**Directions for this task**: Print out every line of the material exactly. Include no pictures.

**Material provided**:
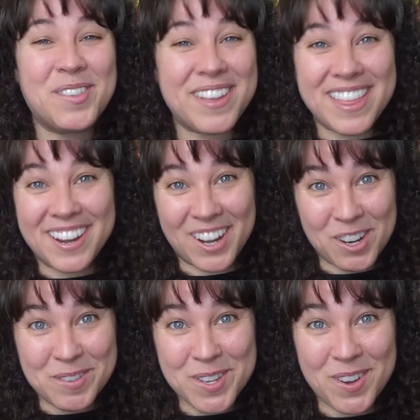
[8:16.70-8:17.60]
within
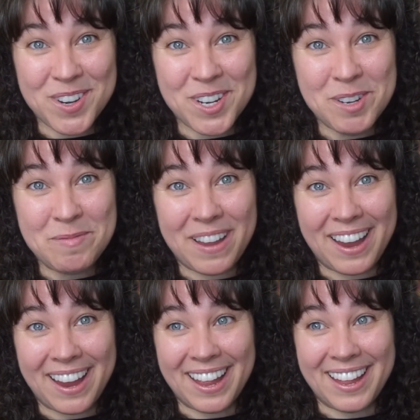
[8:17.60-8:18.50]
our homeschool group,
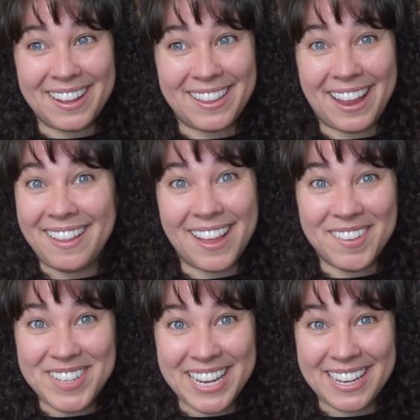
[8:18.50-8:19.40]
and they
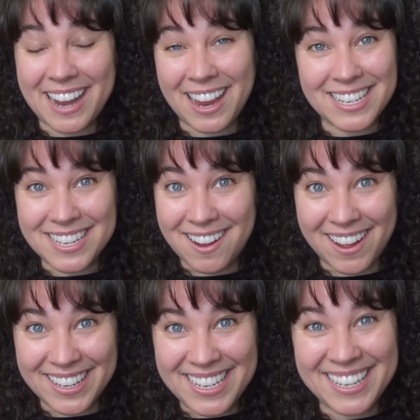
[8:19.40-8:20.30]
loved it. I did
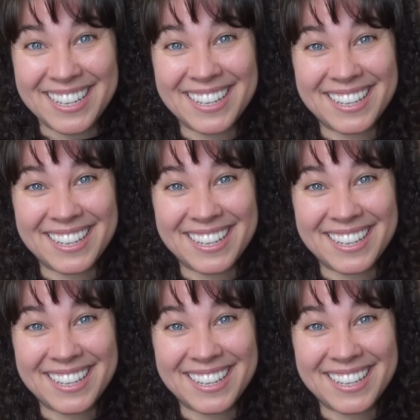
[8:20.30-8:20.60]
not.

**Result**:
[8:16.70-8:17.60]
within
[8:17.60-8:18.50]
our homeschool group,
[8:18.50-8:19.40]
and they
[8:19.40-8:20.30]
loved it. I did
[8:20.30-8:20.60]
not.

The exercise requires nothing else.